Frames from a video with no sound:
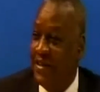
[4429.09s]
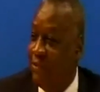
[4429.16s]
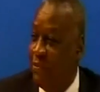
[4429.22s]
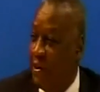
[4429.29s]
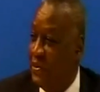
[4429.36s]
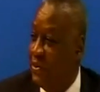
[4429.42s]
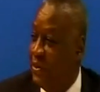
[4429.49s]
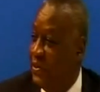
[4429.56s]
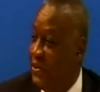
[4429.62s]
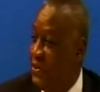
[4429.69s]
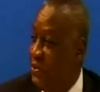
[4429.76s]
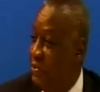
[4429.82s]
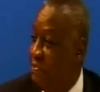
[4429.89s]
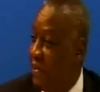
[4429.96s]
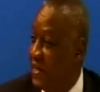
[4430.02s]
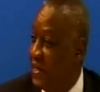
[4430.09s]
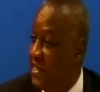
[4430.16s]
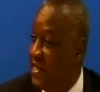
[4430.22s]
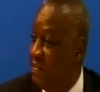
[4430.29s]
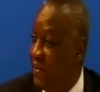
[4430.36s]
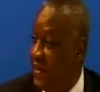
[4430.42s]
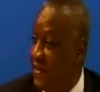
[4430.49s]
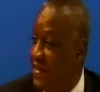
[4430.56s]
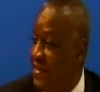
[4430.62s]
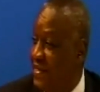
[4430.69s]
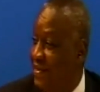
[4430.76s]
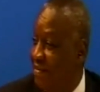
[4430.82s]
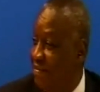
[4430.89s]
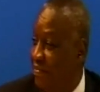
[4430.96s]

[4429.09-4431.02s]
one or two participants,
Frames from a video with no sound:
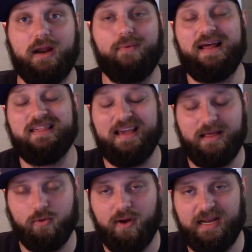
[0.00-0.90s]
And when I say
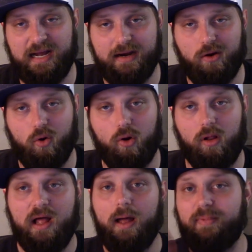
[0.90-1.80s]
the right kind of oil,
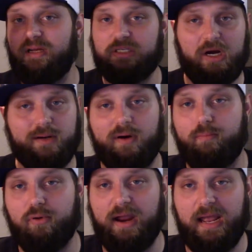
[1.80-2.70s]
I'm not talking about
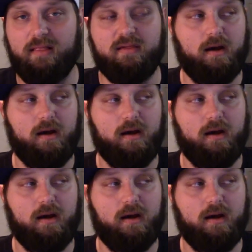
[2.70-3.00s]
brands,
══════════
* [What you should do]: Repeat every record above exactly, but leave out any pictures.

* [Expected answer]:
Frames from a video with no sound:
[4429.09s]
[4429.16s]
[4429.22s]
[4429.29s]
[4429.36s]
[4429.42s]
[4429.49s]
[4429.56s]
[4429.62s]
[4429.69s]
[4429.76s]
[4429.82s]
[4429.89s]
[4429.96s]
[4430.02s]
[4430.09s]
[4430.16s]
[4430.22s]
[4430.29s]
[4430.36s]
[4430.42s]
[4430.49s]
[4430.56s]
[4430.62s]
[4430.69s]
[4430.76s]
[4430.82s]
[4430.89s]
[4430.96s]

[4429.09-4431.02s]
one or two participants,
Frames from a video with no sound:
[0.00-0.90s]
And when I say
[0.90-1.80s]
the right kind of oil,
[1.80-2.70s]
I'm not talking about
[2.70-3.00s]
brands,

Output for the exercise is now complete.